SHANGHAI (Reuters) -Chinese battery maker CATL said on Thursday that its gross profit margins are set to improve as it will raise prices in the second quarter, while suppliers of raw materials will ease current tightness by ramping up output.
The world’s biggest battery manufacturer, whose clients include Tesla, Volkswagen and BMW, made the comments at an investor Q&A on Thursday after it reported a 23.6% drop in first-quarter profit the week before, its first fall in two years.
Prices of key metals such as lithium nearly doubled in the first three months, weighing on CATL’s profit margins and prompting it to raise battery prices in March.
The company said on Thursday that it had almost completed negotiations with clients on price changes and would gradually implement such adjustments in the second quarter.
The company has resorted to long-term contracts, investments, self-production and recycling to solve raw material supply shortages, Jiang Li, vice president of CATL said during the online conference.
As upstream suppliers ramp up production, raw material prices will gradually fall to “reasonable” levels and the company will see its gross profit margin recover, Jiang added, without elaborating on the timeline.
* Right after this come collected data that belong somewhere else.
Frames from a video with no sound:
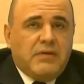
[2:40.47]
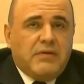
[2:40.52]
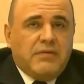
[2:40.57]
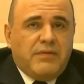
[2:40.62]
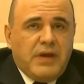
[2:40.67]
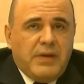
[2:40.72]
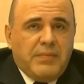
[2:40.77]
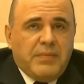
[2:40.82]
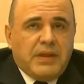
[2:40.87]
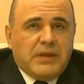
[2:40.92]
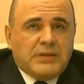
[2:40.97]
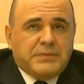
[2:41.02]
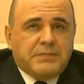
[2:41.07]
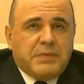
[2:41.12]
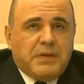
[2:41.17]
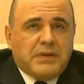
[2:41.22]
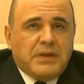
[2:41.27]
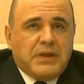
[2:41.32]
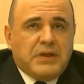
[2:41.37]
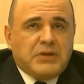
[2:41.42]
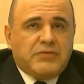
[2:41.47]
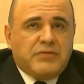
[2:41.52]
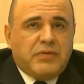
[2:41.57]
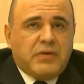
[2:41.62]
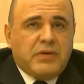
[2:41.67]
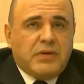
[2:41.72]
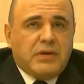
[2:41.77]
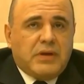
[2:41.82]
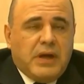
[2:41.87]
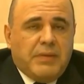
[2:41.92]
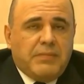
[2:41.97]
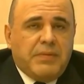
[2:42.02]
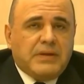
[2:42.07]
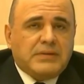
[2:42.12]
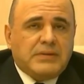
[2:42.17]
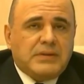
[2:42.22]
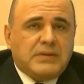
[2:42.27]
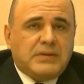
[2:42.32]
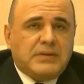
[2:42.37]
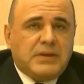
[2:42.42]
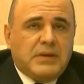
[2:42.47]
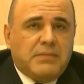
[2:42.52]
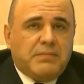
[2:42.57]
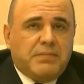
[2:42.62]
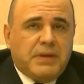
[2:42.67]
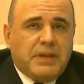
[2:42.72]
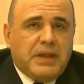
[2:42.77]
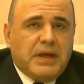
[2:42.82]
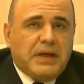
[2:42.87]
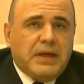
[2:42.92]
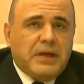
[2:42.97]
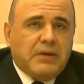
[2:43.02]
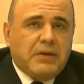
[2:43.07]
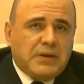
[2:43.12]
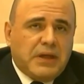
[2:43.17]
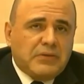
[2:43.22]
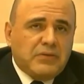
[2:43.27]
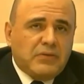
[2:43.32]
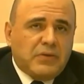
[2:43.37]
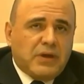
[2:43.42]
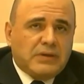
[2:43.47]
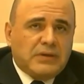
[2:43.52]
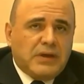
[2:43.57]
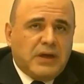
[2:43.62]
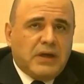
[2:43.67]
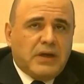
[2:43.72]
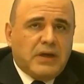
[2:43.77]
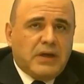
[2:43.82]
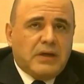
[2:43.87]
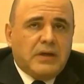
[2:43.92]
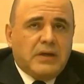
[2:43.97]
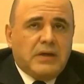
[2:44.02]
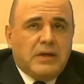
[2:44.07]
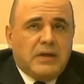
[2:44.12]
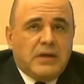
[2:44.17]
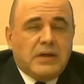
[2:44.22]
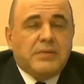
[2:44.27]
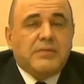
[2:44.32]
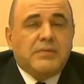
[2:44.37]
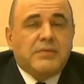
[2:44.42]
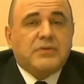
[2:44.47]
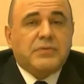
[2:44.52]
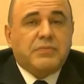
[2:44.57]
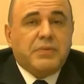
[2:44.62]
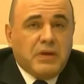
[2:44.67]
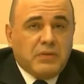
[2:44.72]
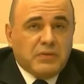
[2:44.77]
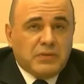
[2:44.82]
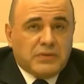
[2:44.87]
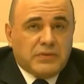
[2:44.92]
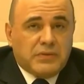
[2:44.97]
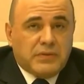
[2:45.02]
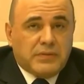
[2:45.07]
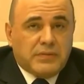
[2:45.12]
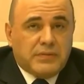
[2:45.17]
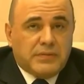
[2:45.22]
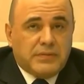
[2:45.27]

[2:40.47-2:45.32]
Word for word: временно исполняющего обязанности предлагаю кандидатуру Андрея Ремовича Белоусоваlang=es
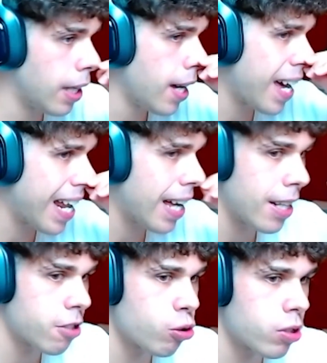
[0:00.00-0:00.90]
que hará
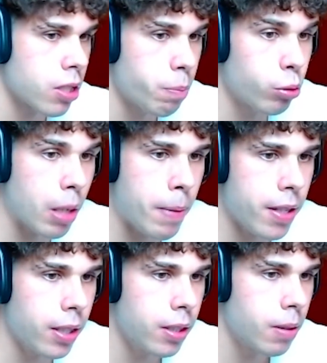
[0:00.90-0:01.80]
las cosas de
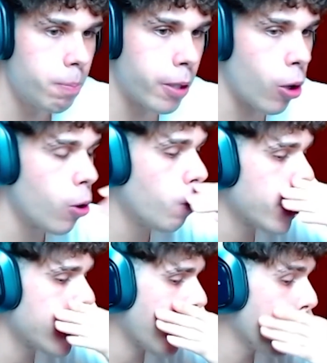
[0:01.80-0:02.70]
madre, pero no,
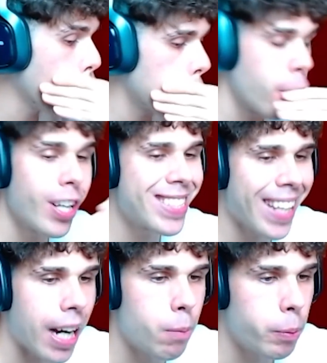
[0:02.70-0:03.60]
vaya, no, les
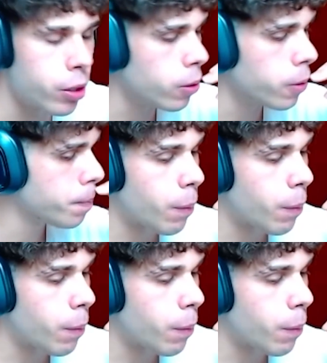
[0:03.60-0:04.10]
llega el momento.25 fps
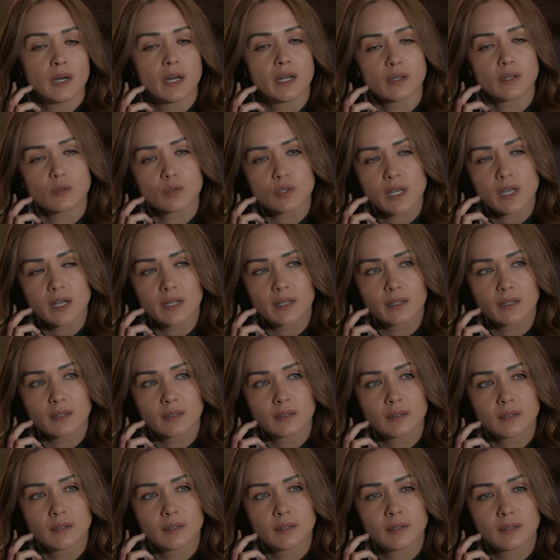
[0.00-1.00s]
اهلا وسهلا
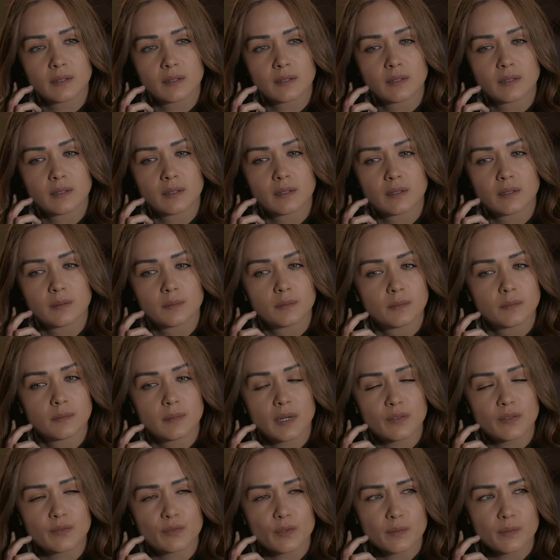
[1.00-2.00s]

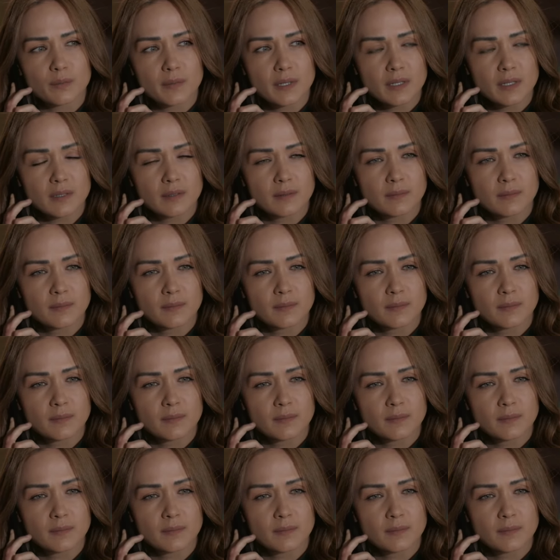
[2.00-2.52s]
عفوا مين؟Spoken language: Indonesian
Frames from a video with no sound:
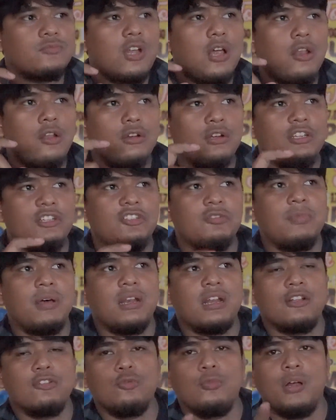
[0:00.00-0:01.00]
kalau di
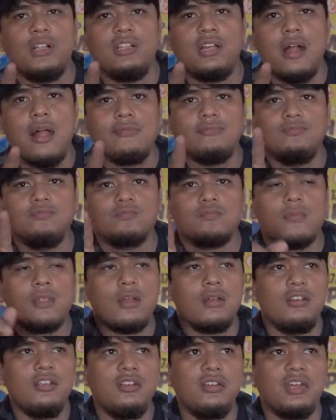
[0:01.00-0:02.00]
Semarang itu banyak
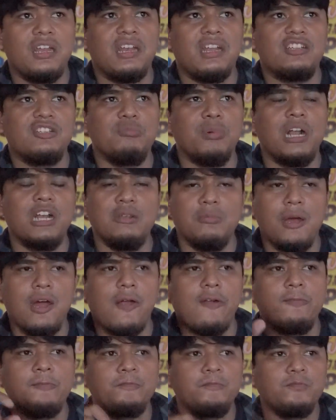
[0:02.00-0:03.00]
di daerah Simpang Lima.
CATL will also further expand overseas markets as demand from foreign clients is strong. The company is exploring possibilities to localise production for overseas automakers in their countries, said Chairman Zeng Yuqun.
The company said China’s measures to battle COVID-19 outbreaks is having little impact on production or demand for its batteries.
It said it expected 40% of its deliveries this year would be nickel-cobalt-manganese (NCM) batteries, while the remaining would be lithium phosphate (LFP) batteries.